■ **Problem to solve**
Output every entry exactly as written, but omit the pictures.

■ **Given entries**

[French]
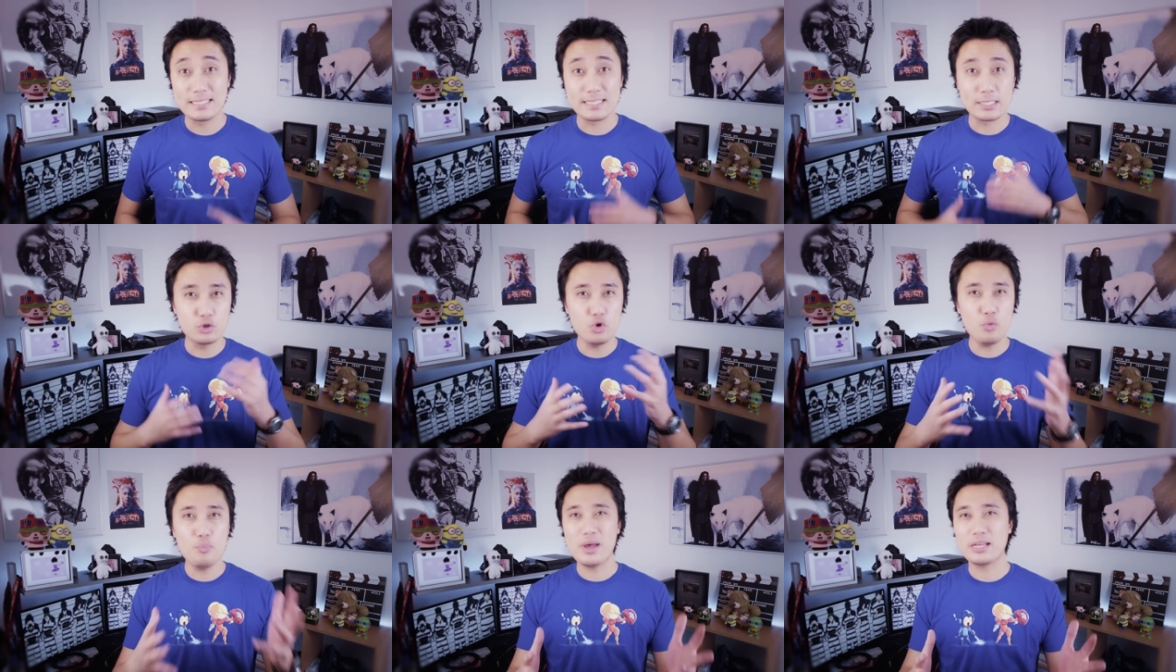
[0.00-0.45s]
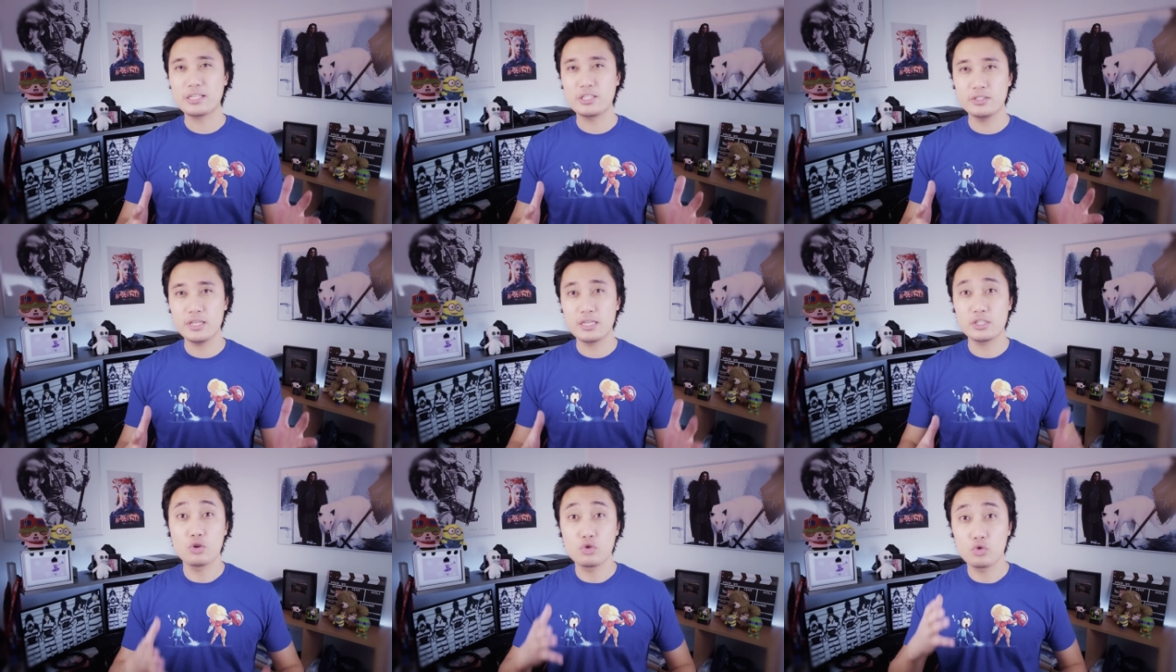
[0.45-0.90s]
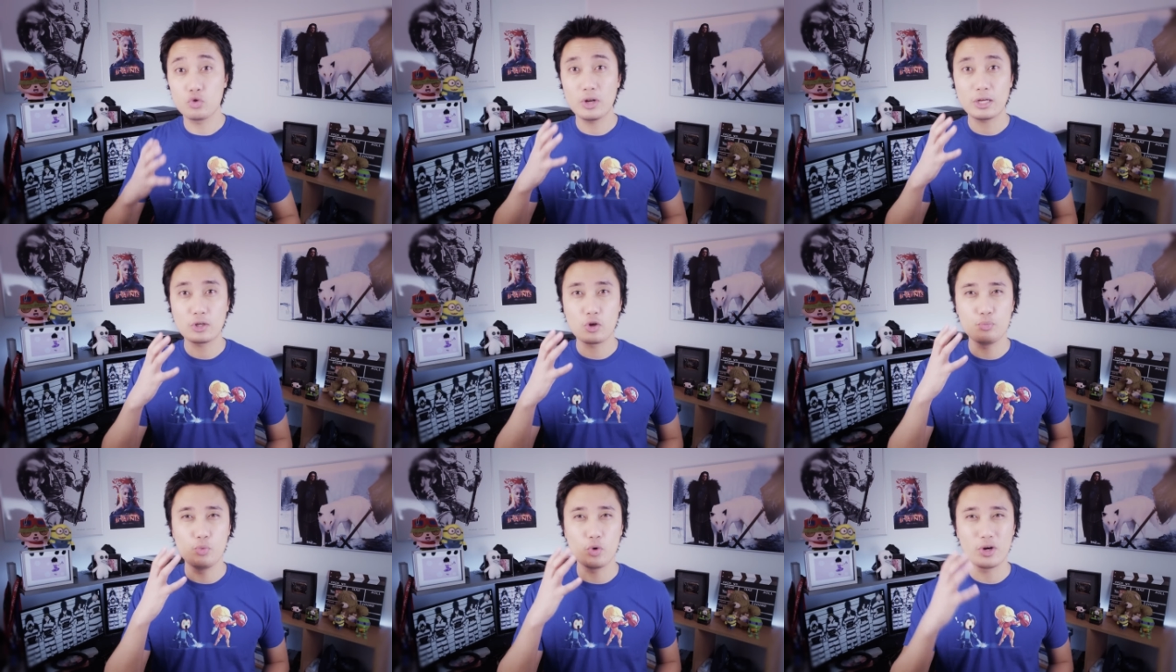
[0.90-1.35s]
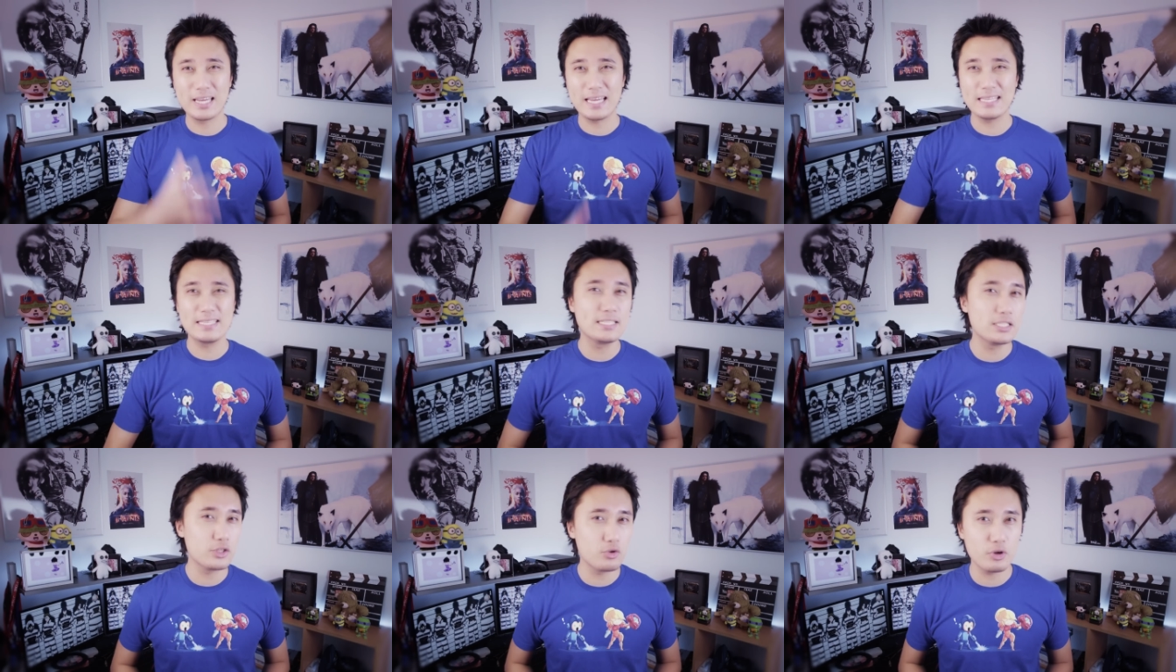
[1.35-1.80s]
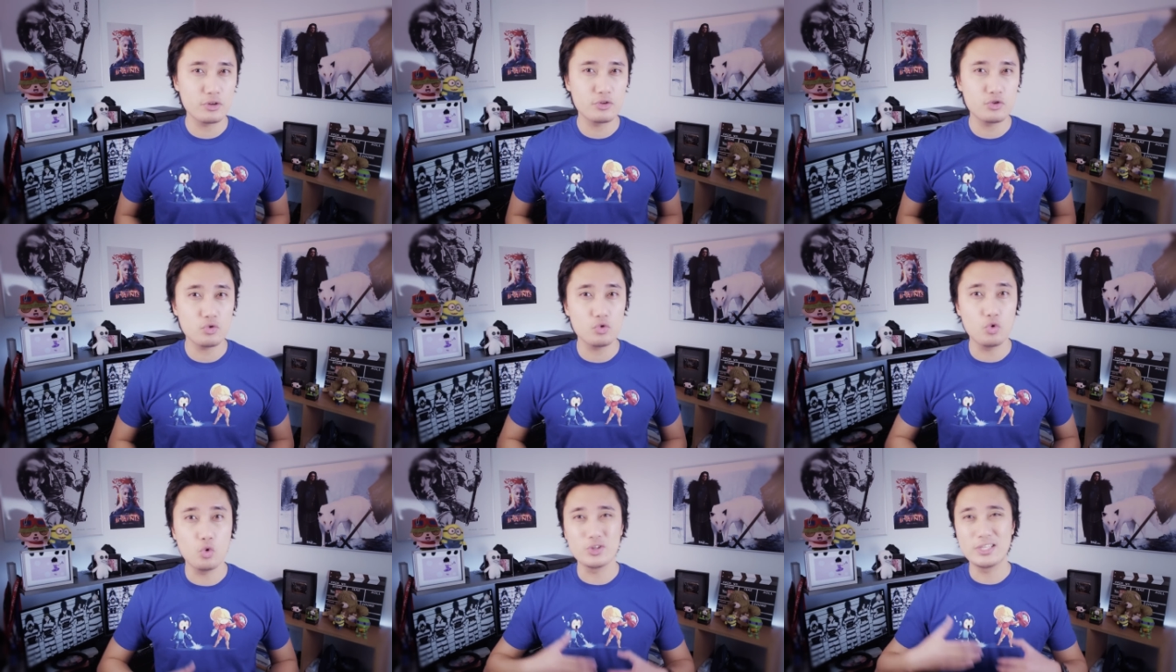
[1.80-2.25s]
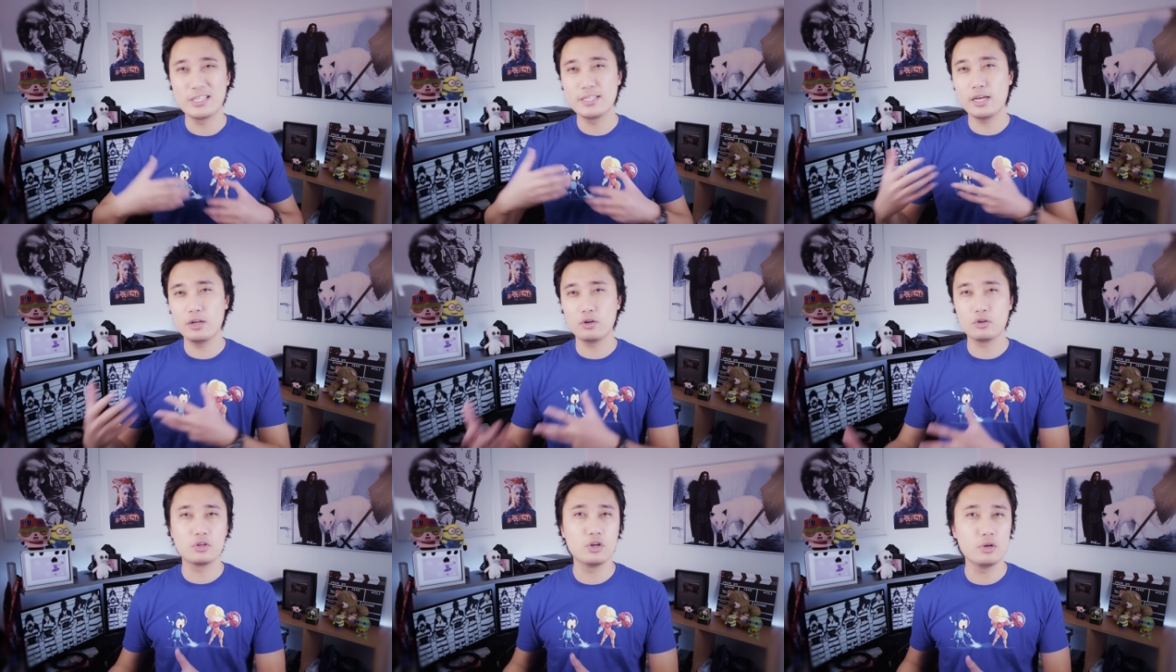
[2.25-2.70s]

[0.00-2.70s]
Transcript: Ces deux personnages ne sont là que pour créer des situations ou des dialogues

■ **Result**
[French]
[0.00-0.45s]
[0.45-0.90s]
[0.90-1.35s]
[1.35-1.80s]
[1.80-2.25s]
[2.25-2.70s]

[0.00-2.70s]
Transcript: Ces deux personnages ne sont là que pour créer des situations ou des dialogues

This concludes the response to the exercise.